Noone calls MPEG-4 Part 2 "MP4". Usually it's MPEG-4 Video, MPEG-4 ASP, or (when using that encoder) Xvid.


> Noone calls...

Let each of them know, please, that I and my compadres apologize for referring to MPEG-4 Part 2 as MP4 to save time, and refer to the container as MPEG-4 Part 14 to avoid ambiguity. Major faux pas there, how embarrassing, mea culpa, and thank you for taking the time to set us straight by letting us know what every single other person does.


I agree with your assessment. The reference to “box” makes me think it was definitely the container. I also don’t see the codec called MP4, it’s usually spelled out MPEG-4.


".mp4" is just a file extension, the source of the colloquial name for the container. But both the container and the codec are named MPEG-4 and both are colloquially called "MP4."

"Box level" is apparently referring to types of cryptography, "S-boxes are non-linear transformations of a few input bits that provide confusion and P-boxes simply shuffle the input bits around to provide diffusion"[1] The basic function of S-Box[2] is to transform 8 bits input data into 8 bits of secret data using a precomputed look-up-table (LUT). A "permutation box (or P-box) is a method of bit-shuffling used to permute or transpose bits across S-boxes inputs, retaining diffusion while transposing."[3]

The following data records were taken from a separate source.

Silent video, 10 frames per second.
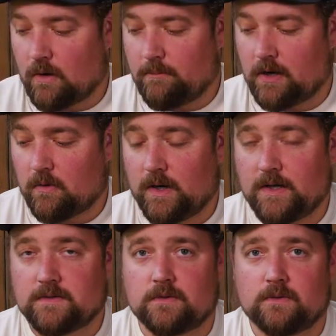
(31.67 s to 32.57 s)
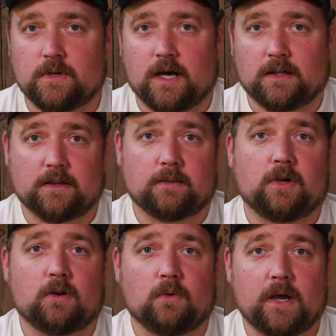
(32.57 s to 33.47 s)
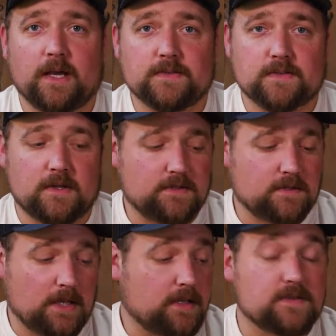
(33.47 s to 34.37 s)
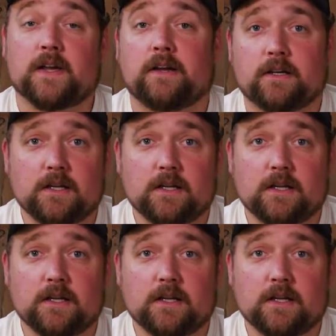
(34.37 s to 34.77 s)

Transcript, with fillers: what better way to not let them go to waste than to make a cider.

[1] https://www.linkedin.com/learning/symmetric-cryptography-ess...

[2] https://en.wikipedia.org/wiki/S-box

[3] https://en.wikipedia.org/wiki/Permutation_box


different box


What other "box level encryption" is there?


http://fileformats.archiveteam.org/wiki/ISO_Base_Media_File_...

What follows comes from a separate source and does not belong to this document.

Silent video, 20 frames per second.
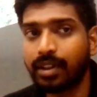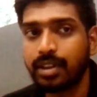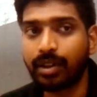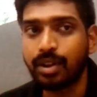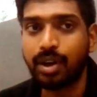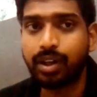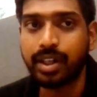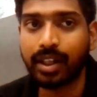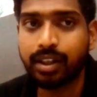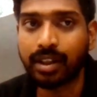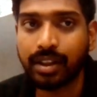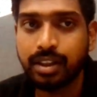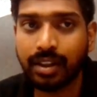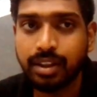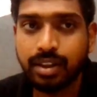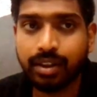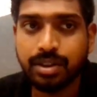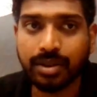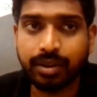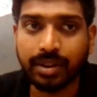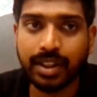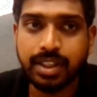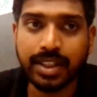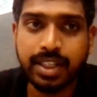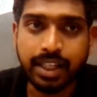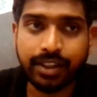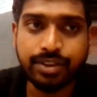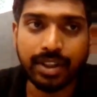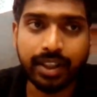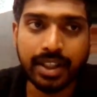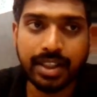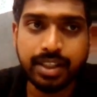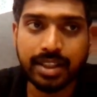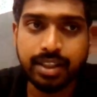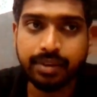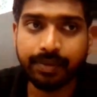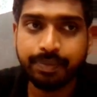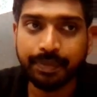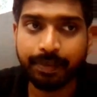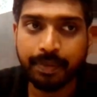Got it? So this actually is
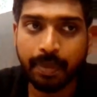the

http://fileformats.archiveteam.org/wiki/Boxes/atoms_format

Encryption of boxes, not encryption with boxes. (the existence of AES sboxes is coincidental, and is not what was being discussed)

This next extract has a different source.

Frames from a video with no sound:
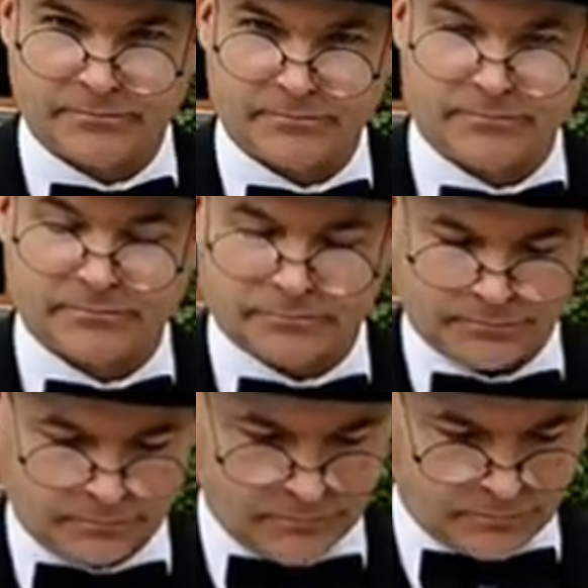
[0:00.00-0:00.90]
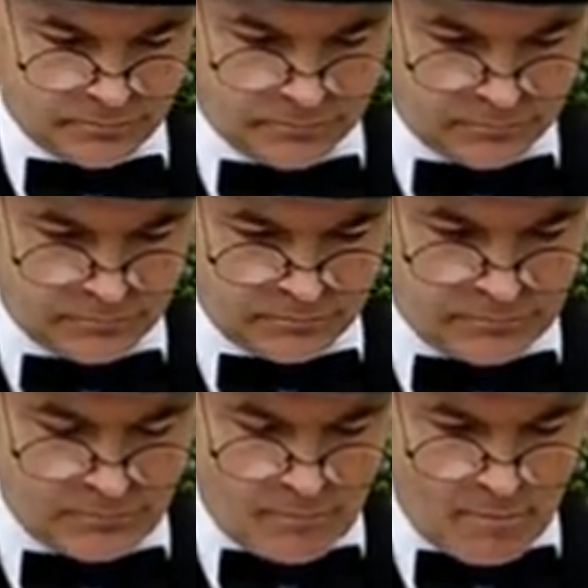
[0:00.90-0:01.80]

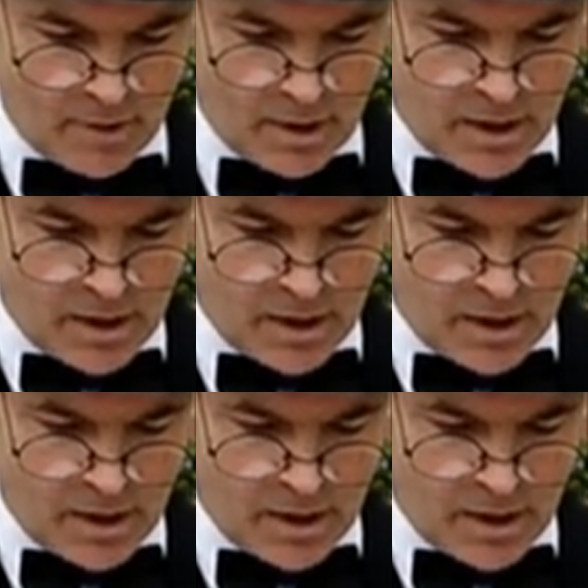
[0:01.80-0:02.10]
(no one is talking)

Thanks, I really had no idea what he was talking about... fucking movie atoms. I've always hated those things, and the idea of encrypting them makes them even more sadistic.


> It forces anyone who wants to decrypt (or encrypt) to write a full MP4 parser

MP4 is seriously one of the easiest binary formats to parse, and even if you couldn't use an existing parser it would probably be the simplest part of whatever you were actually building.


> it would probably be the simplest part of whatever you were actually building

Unless you've written a Widevine client, downloaded from DASH, parsed MP4, decrypted MP4 samples, then reassembled the decrypted fragments, then you're really not in a position to be making this claim. I have done all the above, and the MP4 parsing was by far the most difficult part of the process, and that includes parsing Protocol Buffers for use with Widevine. The sheer volume of different box types is what makes it difficult. Over 100 types, see for yourself:

https://godocs.io/github.com/edgeware/mp4ff/mp4


I haven't done anything with Widevine , but I have written multiple BMFF parsers, and I'm intimately familiar with how many different boxes/atoms there are. Luckily you can implement them incrementally because the box hierarchy is so normalized.

It's actually my go-to project when I'm trying to learn a new language, because the problem itself is simple enough to understand, but it forces you to learn the idioms about the language you're learning. What is the idiomatic way to represent different box types? How do you read values with specific endianness from a buffer? How do you seek through a file's contents without loading the whole 10GB movie into memory?


I’ve written a (partial) zero-alloc MP4 decoder and it was definitely not as easy as the other poster makes it sound.


Back a while I tried to implement a MP4 demuxer, and I can kind of relate to that. The mdat box is sometimes an opaque blob and you need to parse the codec framing to split packets (fMP4 helps with this a bit), each codec has its own set of boxes, and the specs for each of them are paywalled...

Matroska/WebM is so much simpler and easier to parse, you can essentially abstract it away in a JSON-like DOM (obviously without loading 1GB of data into memory) and just get what you want, it's great.